At Briefly, we often use code as an analogy for scientific methods. Where code is a set of instructions that a human writes for a computer to run, a method is a set of instructions that a scientist physically executes in the lab.
So how does great software get built? Is there anything we can learn as scientists to help us develop and maintain great methods and spend less time troubleshooting? We think version control – a key tool in grappling with code as it grows and evolves, could be particularly powerful if appropriately applied to scientific experiments.
Version control in software development
Let’s look at a simple example in software. A developer has built and released a janky version of their app. It gets the job done, but it’s slow, so they start working on speeding it up. They iterate on the code for a little while, making some tweaks here and there. When they come to run their new version, ah crap, these changes break the whole app, and worse, our software engineer has no idea why. This is not a reason to panic.
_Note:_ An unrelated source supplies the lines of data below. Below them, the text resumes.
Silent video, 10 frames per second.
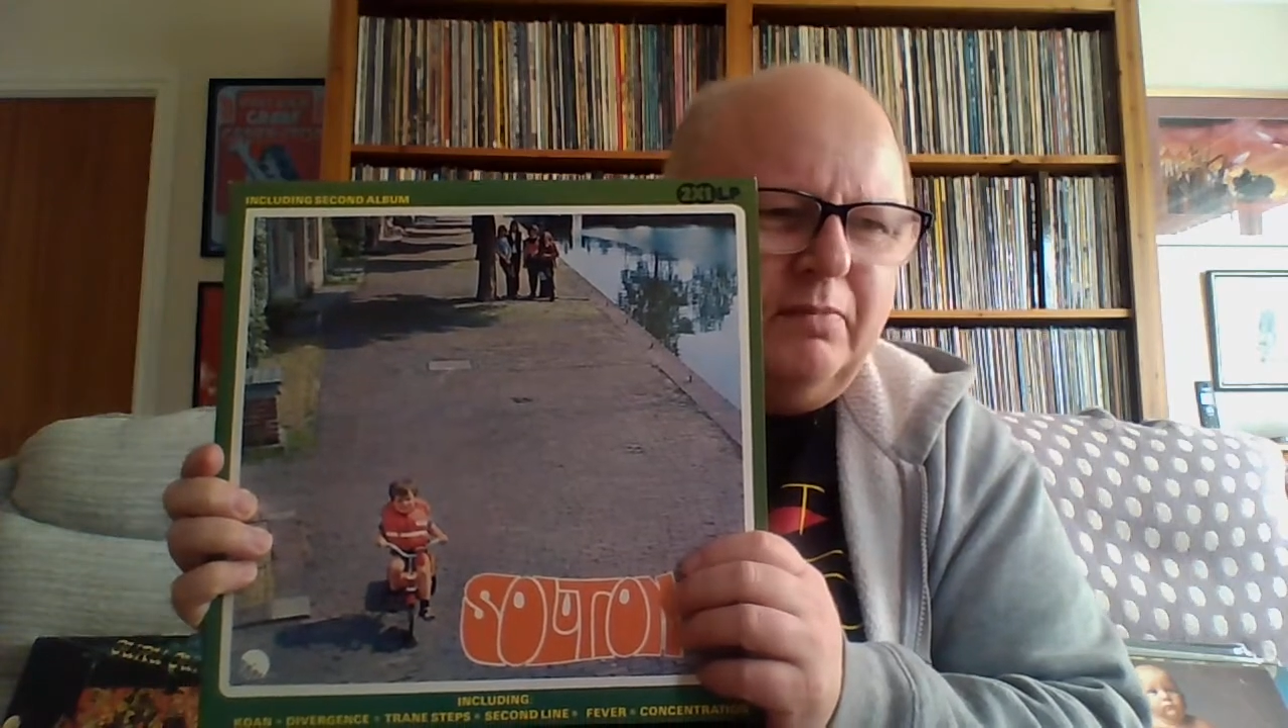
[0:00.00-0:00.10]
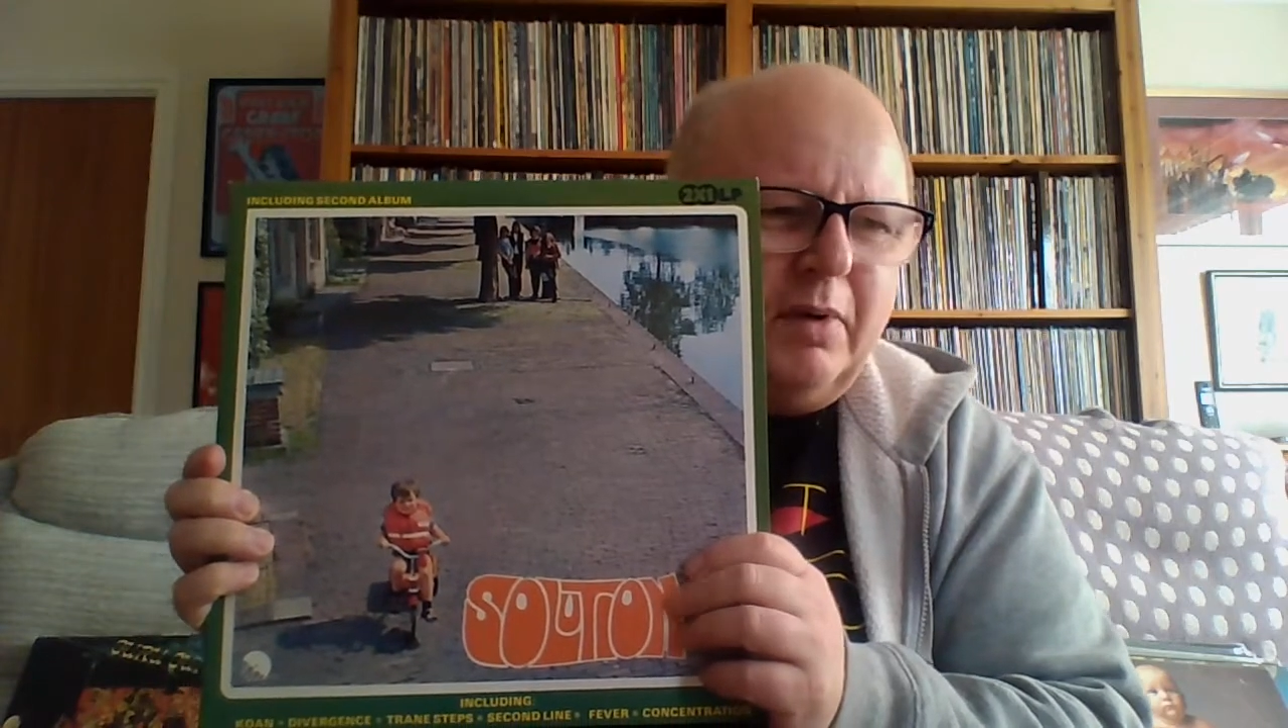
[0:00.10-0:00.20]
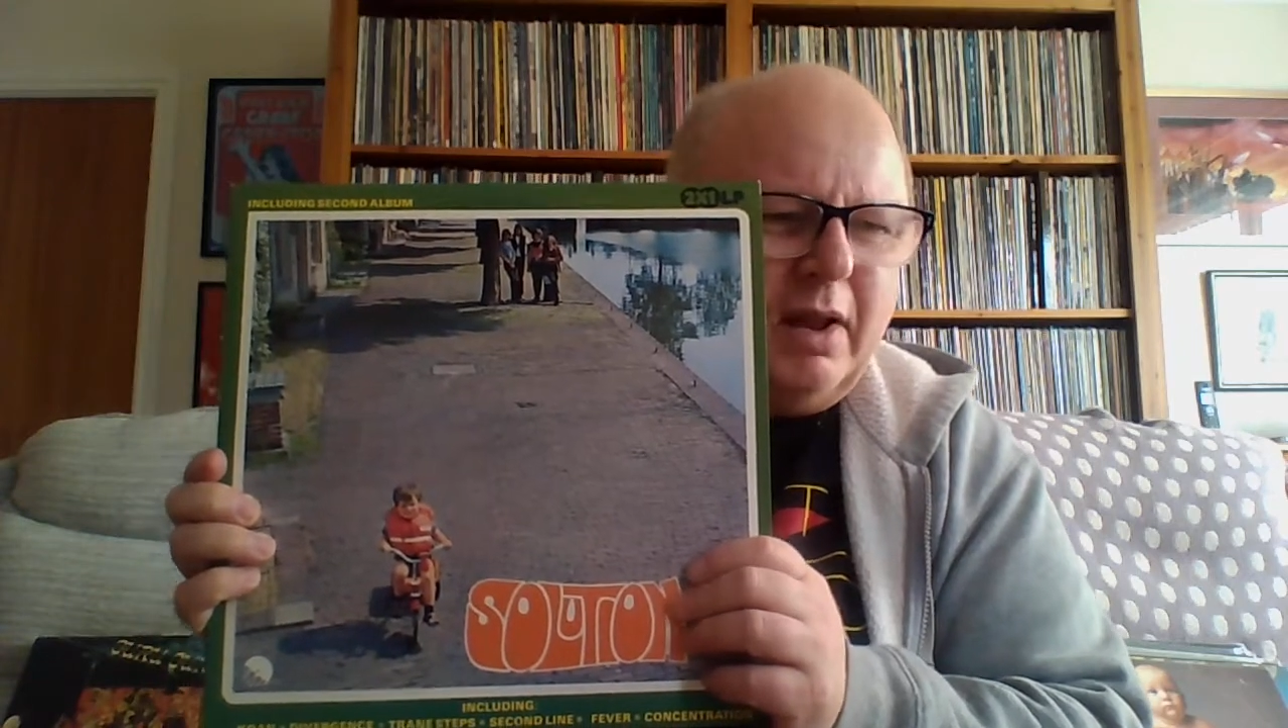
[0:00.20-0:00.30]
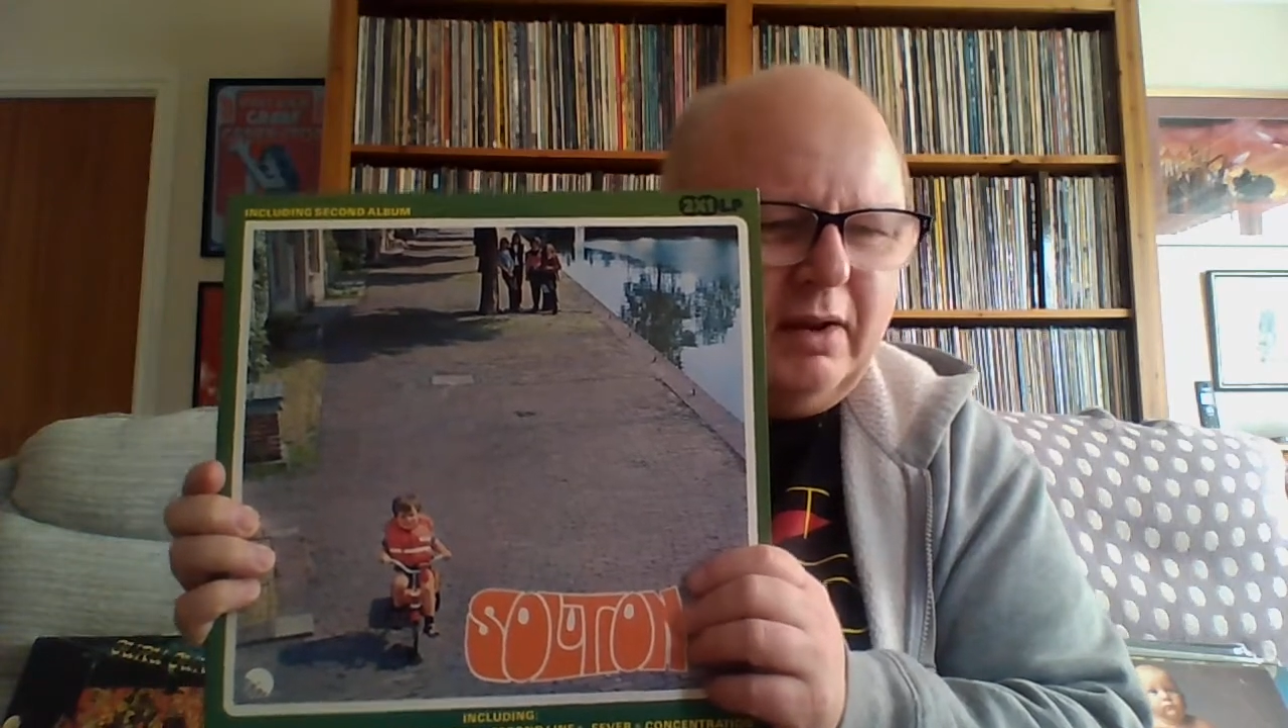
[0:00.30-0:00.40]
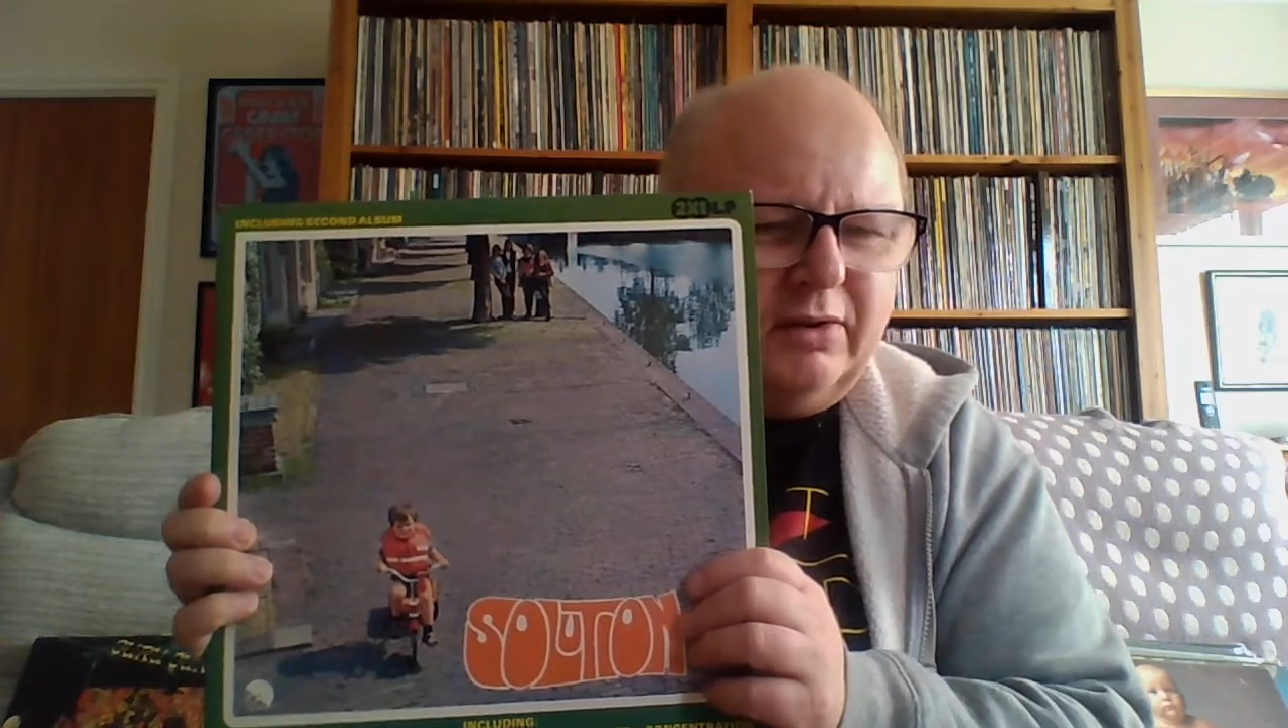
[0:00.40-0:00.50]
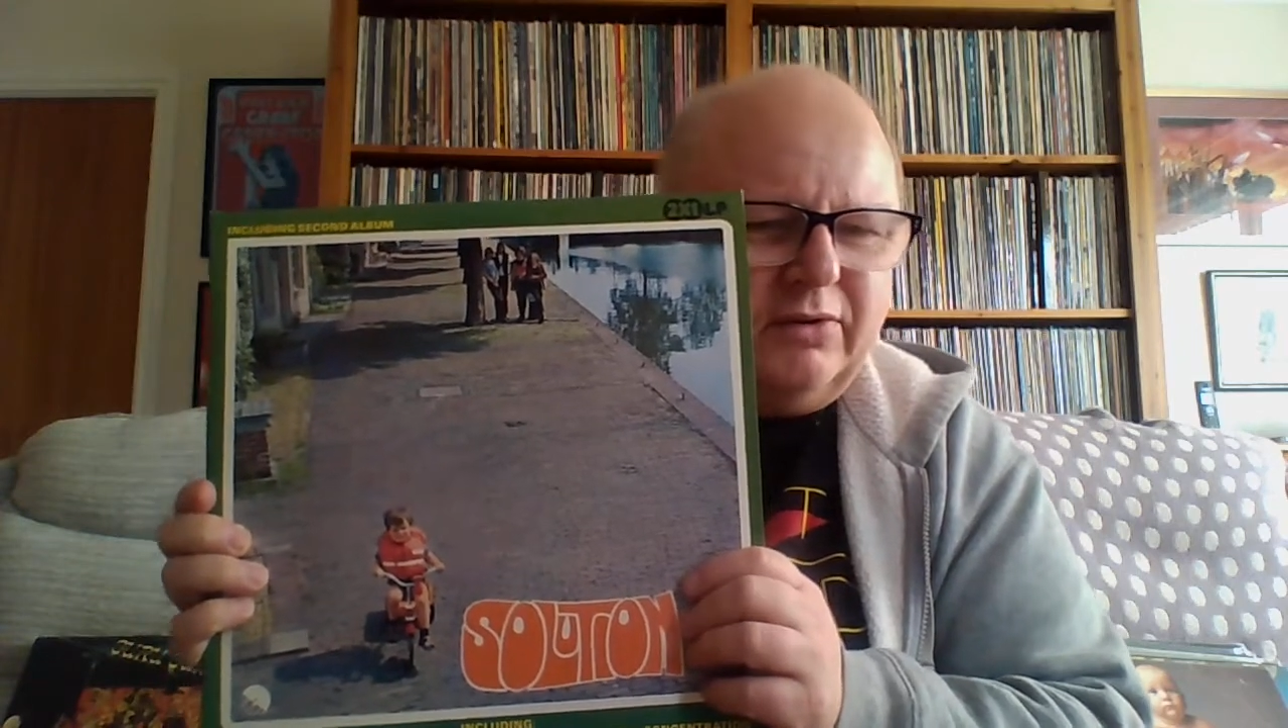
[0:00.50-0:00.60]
ballads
Here’s why:
All of this development work is happening separately from the working app, on a ‘branch’ – the old, slow, janky version may not be perfect, but it works and they can always get back there.
As our developer has been writing this code, they have been registering their changes (‘commits’) as they go along. Their version control system allows them to trace back through these changes, seeing how their code evolved during development, helping them figure out what may have broken it. If they’re stuck, they can always just revert back to a previous version and start again from there.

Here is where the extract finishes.